Stored data entries
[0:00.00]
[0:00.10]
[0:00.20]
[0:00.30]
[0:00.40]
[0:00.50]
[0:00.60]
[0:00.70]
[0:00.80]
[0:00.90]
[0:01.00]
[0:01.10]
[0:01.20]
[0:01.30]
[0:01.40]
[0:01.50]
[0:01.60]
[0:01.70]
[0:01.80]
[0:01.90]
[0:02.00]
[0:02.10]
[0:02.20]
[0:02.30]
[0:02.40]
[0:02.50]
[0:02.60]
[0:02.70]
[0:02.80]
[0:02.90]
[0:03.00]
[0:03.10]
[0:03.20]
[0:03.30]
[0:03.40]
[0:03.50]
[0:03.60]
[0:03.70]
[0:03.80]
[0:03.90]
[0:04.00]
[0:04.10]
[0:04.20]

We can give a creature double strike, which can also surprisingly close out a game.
--
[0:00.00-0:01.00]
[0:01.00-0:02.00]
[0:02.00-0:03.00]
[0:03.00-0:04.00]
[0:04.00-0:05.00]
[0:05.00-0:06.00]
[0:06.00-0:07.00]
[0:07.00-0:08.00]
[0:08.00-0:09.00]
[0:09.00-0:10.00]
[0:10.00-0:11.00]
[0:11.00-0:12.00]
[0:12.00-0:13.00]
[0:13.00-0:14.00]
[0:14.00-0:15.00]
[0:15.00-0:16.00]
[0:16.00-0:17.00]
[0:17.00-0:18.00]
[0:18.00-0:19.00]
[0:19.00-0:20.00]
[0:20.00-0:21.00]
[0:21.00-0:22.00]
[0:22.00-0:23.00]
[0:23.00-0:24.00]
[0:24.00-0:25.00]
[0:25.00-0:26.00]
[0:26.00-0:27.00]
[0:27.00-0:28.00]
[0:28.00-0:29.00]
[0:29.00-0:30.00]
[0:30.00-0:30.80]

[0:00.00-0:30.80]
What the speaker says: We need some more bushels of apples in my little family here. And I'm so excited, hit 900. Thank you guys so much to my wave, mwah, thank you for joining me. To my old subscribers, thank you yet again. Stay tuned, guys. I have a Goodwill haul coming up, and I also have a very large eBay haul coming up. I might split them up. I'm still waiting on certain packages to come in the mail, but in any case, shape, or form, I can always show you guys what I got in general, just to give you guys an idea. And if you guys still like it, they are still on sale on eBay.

**Requirement**: Look through the entries above and quote exactly the lines from the line with "[0:00.00-0:01.00]" to the line with "[0:00.00-0:30.80]", counting both of those lines.

**Finished exercise**:
[0:00.00-0:01.00]
[0:01.00-0:02.00]
[0:02.00-0:03.00]
[0:03.00-0:04.00]
[0:04.00-0:05.00]
[0:05.00-0:06.00]
[0:06.00-0:07.00]
[0:07.00-0:08.00]
[0:08.00-0:09.00]
[0:09.00-0:10.00]
[0:10.00-0:11.00]
[0:11.00-0:12.00]
[0:12.00-0:13.00]
[0:13.00-0:14.00]
[0:14.00-0:15.00]
[0:15.00-0:16.00]
[0:16.00-0:17.00]
[0:17.00-0:18.00]
[0:18.00-0:19.00]
[0:19.00-0:20.00]
[0:20.00-0:21.00]
[0:21.00-0:22.00]
[0:22.00-0:23.00]
[0:23.00-0:24.00]
[0:24.00-0:25.00]
[0:25.00-0:26.00]
[0:26.00-0:27.00]
[0:27.00-0:28.00]
[0:28.00-0:29.00]
[0:29.00-0:30.00]
[0:30.00-0:30.80]

[0:00.00-0:30.80]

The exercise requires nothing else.